Der Grünen-Chef widerspricht einem Vorstoß auch aus seiner Partei. Preissteigerungen allein dienten dem Tierwohl nicht.

In der Debatte um mehr Tier- und Umweltschutz haben sich führende Politiker von Regierung und Opposition skeptisch zu Vorschlägen geäußert, die Mehrwertsteuer für Fleisch zu erhöhen. Mehr Tier- und Umweltschutz koste zwar Geld, sagte Landwirtschaftsministerin Julia Klöckner (CDU). Das aber müsse nicht aus Steuererhöhungen kommen. Auch Grünen-Chef Robert Habeck stellte sich gegen den Vorstoß. Eine "isolierte Betrachtung von Einzelsteuersätzen" sei nicht sinnvoll. Wer etwas ändern wolle, müsse das gesamte Mehrwertsteuersystem im Hinblick auf die ökologische Lenkungswirkung umbauen, sagte er der Süddeutschen Zeitung.

Agrarpolitiker von Grünen und SPD hatten sich am Mittwoch dafür ausgesprochen, den reduzierten Mehrwertsteuersatz für Fleisch abzuschaffen und auf 19 Prozent zu erhöhen. Die Preise in Deutschland würden dadurch deutlich steigen. Die Erlöse sollten direkt in bessere Haltungsbedingungen für Tiere fließen und Landwirten beim Umstieg auf eine nachhaltigere Produktion helfen, forderte etwa der agrarpolitische Sprecher der Grünen im Bundestag, Friedrich Ostendorff. Auch in der SPD-Fraktion fand der Vorschlag Unterstützer. Eine Mehrwertsteuer von 19 Prozent würde die Nachfrage laut Berechnungen des Forums Ökologisch-Soziale Marktwirtschaft im Auftrag von Greenpeace um elf Prozent verringern und zu Mehreinnahmen von 3,6 Milliarden Euro führen.

Massiver Widerstand kam aus der CSU im Bundestag. Sie lehne "Strafsteuern", die für den Verzehr von Fleisch erhoben werden, ab, sagte CSU-Agrarexperte Artur Auernhammer. Die FDP-Abgeordnete Linda Teuteberg sprach von "schädlichem Aktionismus". Gerade hochwertiges Fleisch würde für Familien und ärmere Menschen noch weniger erschwinglich, warnte sie.

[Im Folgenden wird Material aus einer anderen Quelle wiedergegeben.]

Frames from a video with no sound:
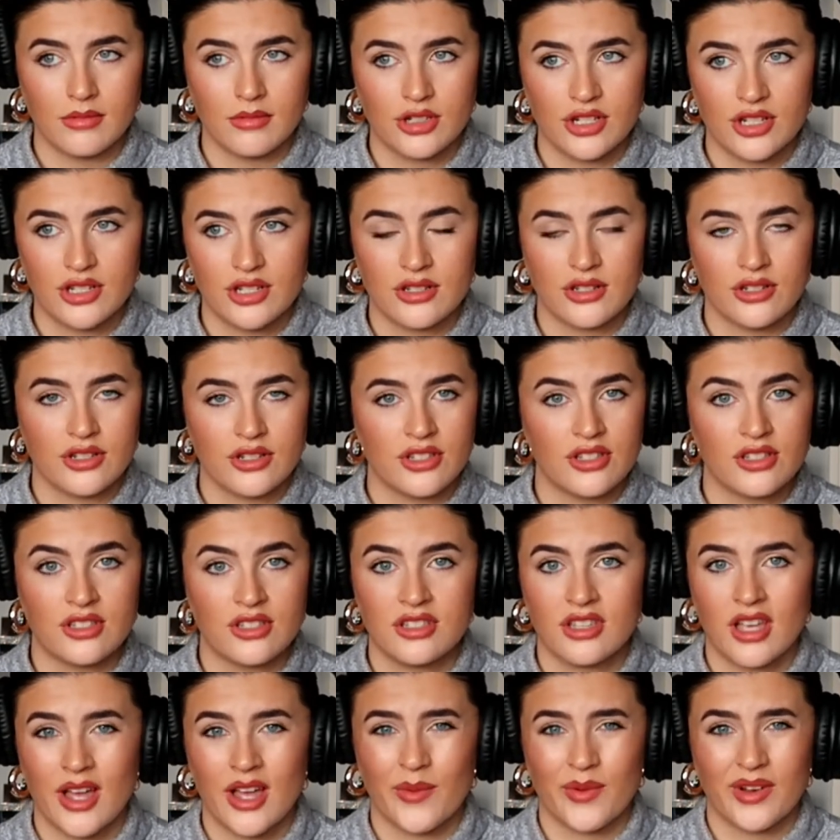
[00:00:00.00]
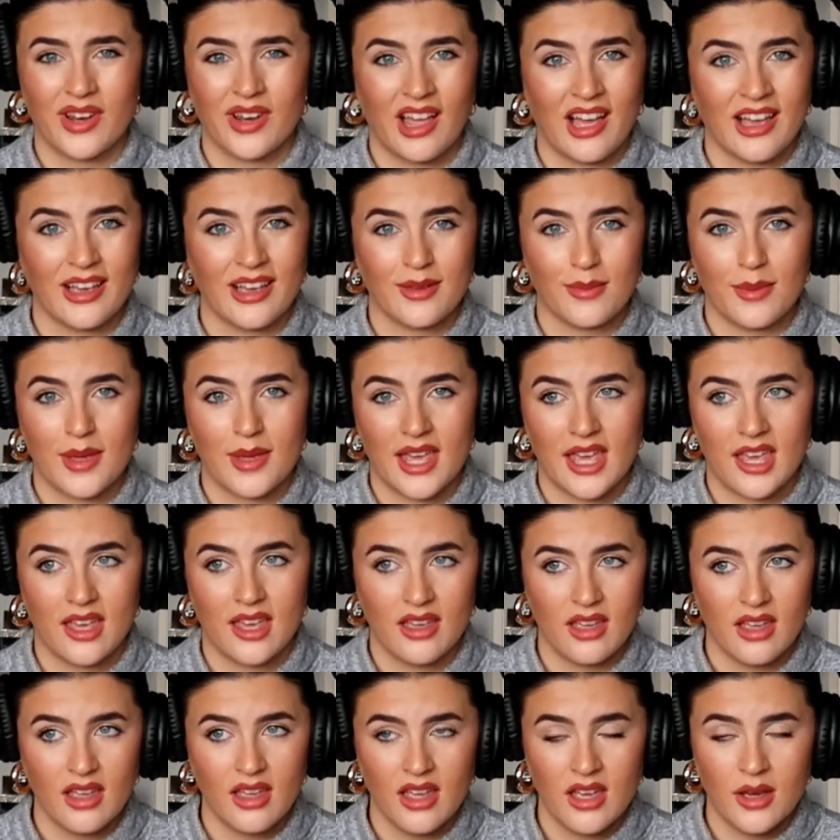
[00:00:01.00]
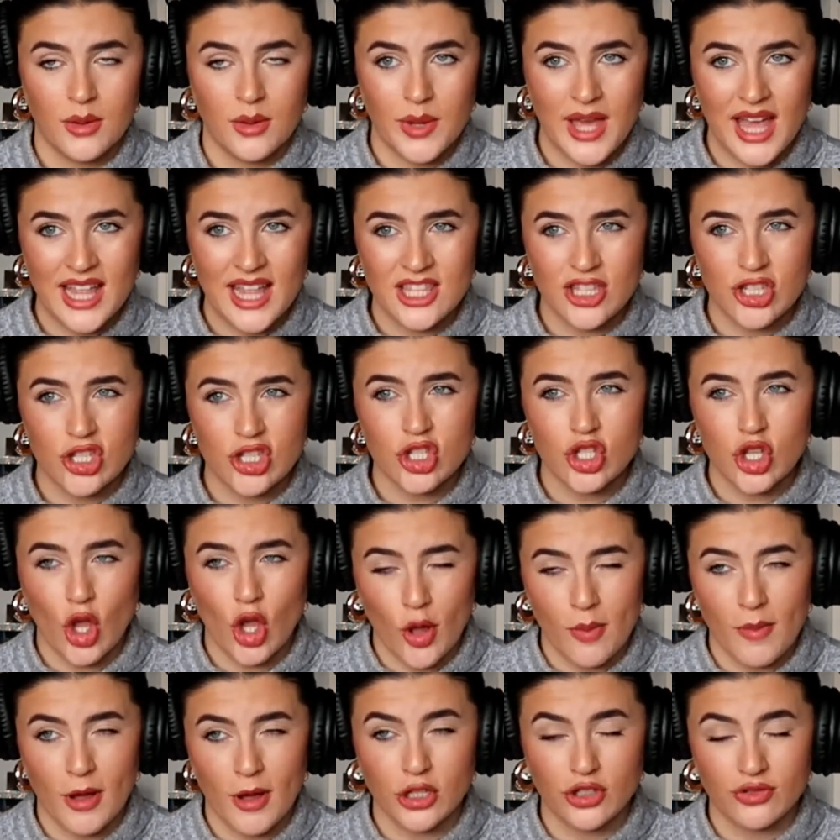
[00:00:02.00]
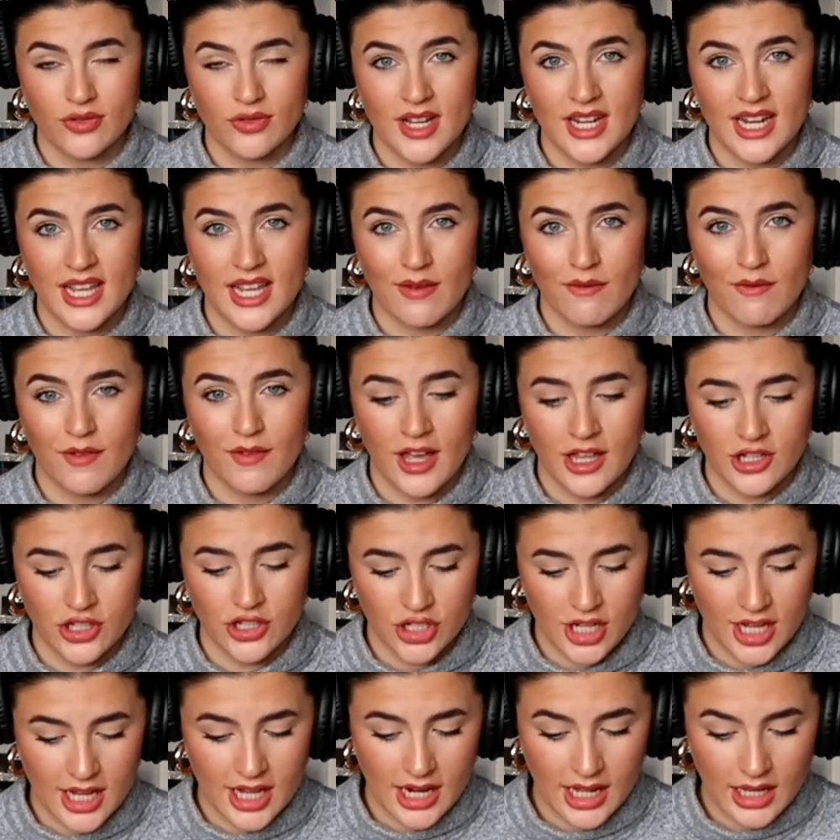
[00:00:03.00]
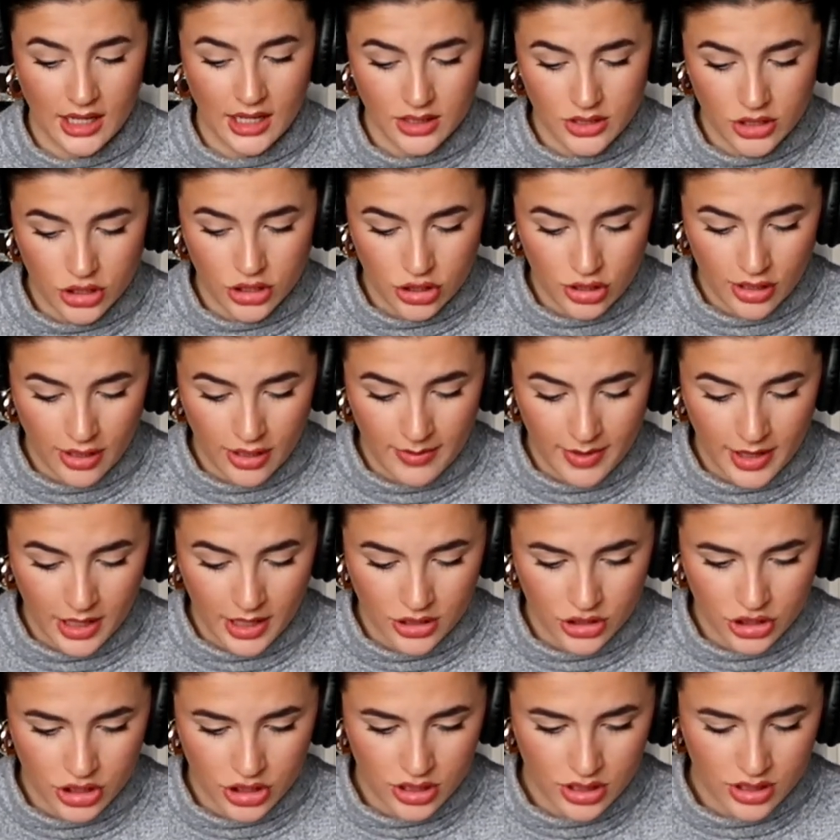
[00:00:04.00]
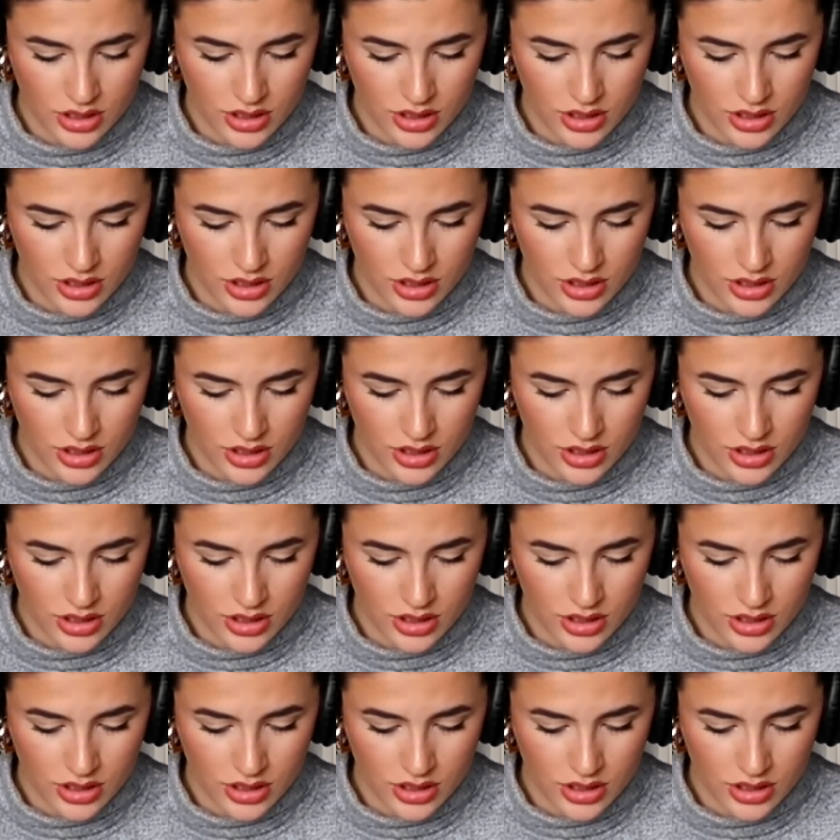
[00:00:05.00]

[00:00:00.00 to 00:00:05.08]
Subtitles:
which is just so unlike me. We had so much reading in first year, like so much.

Bereits am Nachmittag ruderten auch SPD und Grüne zurück. "Die SPD-Bundestagsfraktion diskutiert nicht über eine Erhöhung der Mehrwertsteuer auf Fleischprodukte", stellte Carsten Schneider, parlamentarischer Geschäftsführer der SPD-Fraktion, klar. Grünen-Parteichef Habeck warnte zwar: "Die weltweit hohe Fleischproduktion verschärft das Klimaproblem." Dürren, Wassermangel und Extremwetter gefährdeten die Landwirte. "Das System der industriellen Tierhaltung wendet sich inzwischen gegen sich selbst." Die Fleischproduktion müsse deshalb sinken. Dafür sei es aber nötig, bei den Produktionsbedingungen anzusetzen. "Bauern sollten künftig für Klimaschutz und tiergerechte Haltung entlohnt werden." Notwendig seien zudem klare Vorgaben fürs Tierwohl.

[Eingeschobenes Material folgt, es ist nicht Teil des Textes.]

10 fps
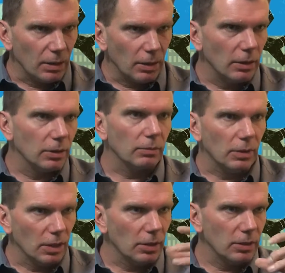And
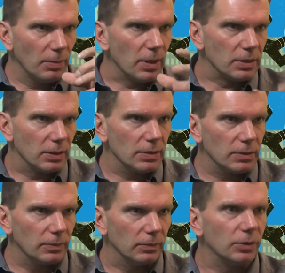in the business,
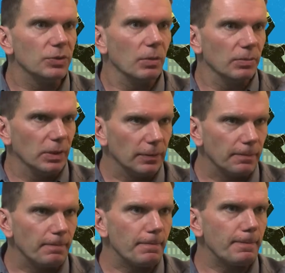do something
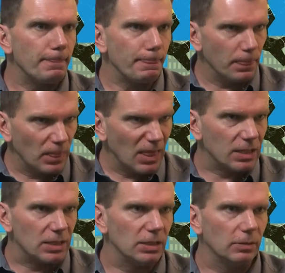
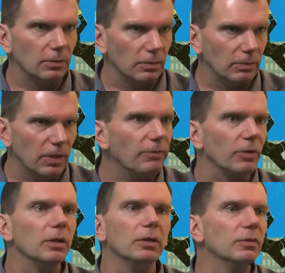that's
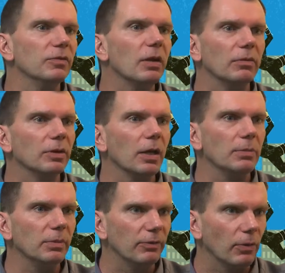different that you've never done
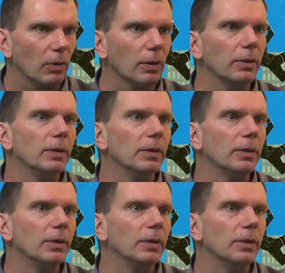before.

In der Tierhaltung liegen Wunsch und Wirklichkeit weit auseinander. Ein Großteil der Verbraucher wünscht sich laut Umfragen bessere Standards in der Tierhaltung und schonenderen Umgang mit Ressourcen. Trotzdem sind nach wie vor viele Quälereien erlaubt, über deren Abschaffung in Deutschland schon länger diskutiert wird. Dazu zählt das Abschneiden von Ringelschwänzen. Obwohl bereits verboten, wird es über Ausnahmeregeln immer noch praktiziert.